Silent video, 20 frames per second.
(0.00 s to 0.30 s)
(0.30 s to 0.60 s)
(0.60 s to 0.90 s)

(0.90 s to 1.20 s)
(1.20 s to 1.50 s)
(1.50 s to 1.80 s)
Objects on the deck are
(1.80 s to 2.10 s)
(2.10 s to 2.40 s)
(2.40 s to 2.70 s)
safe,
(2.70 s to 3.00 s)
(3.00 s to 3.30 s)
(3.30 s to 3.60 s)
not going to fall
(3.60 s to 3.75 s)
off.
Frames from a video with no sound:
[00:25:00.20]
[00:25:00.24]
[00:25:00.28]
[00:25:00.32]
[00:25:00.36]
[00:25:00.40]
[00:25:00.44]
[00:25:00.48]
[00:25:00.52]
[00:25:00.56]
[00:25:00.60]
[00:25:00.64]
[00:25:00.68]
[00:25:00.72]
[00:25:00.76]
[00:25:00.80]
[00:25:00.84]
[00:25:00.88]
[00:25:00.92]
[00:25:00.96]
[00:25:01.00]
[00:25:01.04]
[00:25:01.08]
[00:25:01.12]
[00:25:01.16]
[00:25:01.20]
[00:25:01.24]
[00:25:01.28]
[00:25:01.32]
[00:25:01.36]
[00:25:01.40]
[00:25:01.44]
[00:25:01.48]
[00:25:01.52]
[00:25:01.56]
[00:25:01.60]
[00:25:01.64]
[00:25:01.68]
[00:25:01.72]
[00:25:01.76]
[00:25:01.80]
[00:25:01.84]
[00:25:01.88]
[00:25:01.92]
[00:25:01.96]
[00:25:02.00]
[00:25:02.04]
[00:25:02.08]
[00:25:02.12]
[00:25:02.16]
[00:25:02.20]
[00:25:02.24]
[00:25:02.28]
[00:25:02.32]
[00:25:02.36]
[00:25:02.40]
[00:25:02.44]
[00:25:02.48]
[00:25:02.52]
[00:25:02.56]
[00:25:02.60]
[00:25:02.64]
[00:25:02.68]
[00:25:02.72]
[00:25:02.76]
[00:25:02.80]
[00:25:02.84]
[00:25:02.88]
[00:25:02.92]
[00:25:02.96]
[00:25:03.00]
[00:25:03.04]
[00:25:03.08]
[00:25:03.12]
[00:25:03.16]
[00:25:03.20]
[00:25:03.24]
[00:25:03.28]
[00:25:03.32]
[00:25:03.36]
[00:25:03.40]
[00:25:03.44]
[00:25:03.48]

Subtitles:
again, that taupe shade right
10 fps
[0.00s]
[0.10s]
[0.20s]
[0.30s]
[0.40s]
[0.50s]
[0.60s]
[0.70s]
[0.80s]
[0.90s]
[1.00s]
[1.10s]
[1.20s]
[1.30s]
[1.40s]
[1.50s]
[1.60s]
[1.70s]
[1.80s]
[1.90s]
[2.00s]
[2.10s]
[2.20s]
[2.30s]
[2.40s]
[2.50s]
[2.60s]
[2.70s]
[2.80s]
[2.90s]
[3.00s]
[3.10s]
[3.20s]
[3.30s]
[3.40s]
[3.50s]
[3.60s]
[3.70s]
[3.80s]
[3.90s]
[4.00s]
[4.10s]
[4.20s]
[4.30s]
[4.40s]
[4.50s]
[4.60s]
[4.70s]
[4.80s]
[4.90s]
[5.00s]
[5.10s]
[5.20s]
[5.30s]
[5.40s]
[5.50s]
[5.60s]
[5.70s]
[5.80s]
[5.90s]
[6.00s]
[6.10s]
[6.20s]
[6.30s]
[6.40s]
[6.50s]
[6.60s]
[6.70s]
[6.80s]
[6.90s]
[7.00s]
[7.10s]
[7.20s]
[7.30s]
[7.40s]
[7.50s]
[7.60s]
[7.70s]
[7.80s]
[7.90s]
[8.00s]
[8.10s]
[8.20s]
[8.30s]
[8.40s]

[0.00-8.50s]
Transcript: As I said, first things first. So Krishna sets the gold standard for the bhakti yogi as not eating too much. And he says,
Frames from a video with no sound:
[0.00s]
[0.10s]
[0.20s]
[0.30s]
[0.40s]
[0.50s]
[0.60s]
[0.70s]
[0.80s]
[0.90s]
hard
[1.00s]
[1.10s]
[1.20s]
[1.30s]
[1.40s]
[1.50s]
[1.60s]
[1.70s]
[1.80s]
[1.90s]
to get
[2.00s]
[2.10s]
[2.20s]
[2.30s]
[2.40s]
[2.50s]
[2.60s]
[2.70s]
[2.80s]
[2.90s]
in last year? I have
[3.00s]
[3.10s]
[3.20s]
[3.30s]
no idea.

************

Task details: Take the entries above and return only the lines from the one with "(0.30 s to 0.60 s)" to the one with "[00:25:02.72]", both included, unchanged.

The answer:
(0.30 s to 0.60 s)
(0.60 s to 0.90 s)

(0.90 s to 1.20 s)
(1.20 s to 1.50 s)
(1.50 s to 1.80 s)
Objects on the deck are
(1.80 s to 2.10 s)
(2.10 s to 2.40 s)
(2.40 s to 2.70 s)
safe,
(2.70 s to 3.00 s)
(3.00 s to 3.30 s)
(3.30 s to 3.60 s)
not going to fall
(3.60 s to 3.75 s)
off.
Frames from a video with no sound:
[00:25:00.20]
[00:25:00.24]
[00:25:00.28]
[00:25:00.32]
[00:25:00.36]
[00:25:00.40]
[00:25:00.44]
[00:25:00.48]
[00:25:00.52]
[00:25:00.56]
[00:25:00.60]
[00:25:00.64]
[00:25:00.68]
[00:25:00.72]
[00:25:00.76]
[00:25:00.80]
[00:25:00.84]
[00:25:00.88]
[00:25:00.92]
[00:25:00.96]
[00:25:01.00]
[00:25:01.04]
[00:25:01.08]
[00:25:01.12]
[00:25:01.16]
[00:25:01.20]
[00:25:01.24]
[00:25:01.28]
[00:25:01.32]
[00:25:01.36]
[00:25:01.40]
[00:25:01.44]
[00:25:01.48]
[00:25:01.52]
[00:25:01.56]
[00:25:01.60]
[00:25:01.64]
[00:25:01.68]
[00:25:01.72]
[00:25:01.76]
[00:25:01.80]
[00:25:01.84]
[00:25:01.88]
[00:25:01.92]
[00:25:01.96]
[00:25:02.00]
[00:25:02.04]
[00:25:02.08]
[00:25:02.12]
[00:25:02.16]
[00:25:02.20]
[00:25:02.24]
[00:25:02.28]
[00:25:02.32]
[00:25:02.36]
[00:25:02.40]
[00:25:02.44]
[00:25:02.48]
[00:25:02.52]
[00:25:02.56]
[00:25:02.60]
[00:25:02.64]
[00:25:02.68]
[00:25:02.72]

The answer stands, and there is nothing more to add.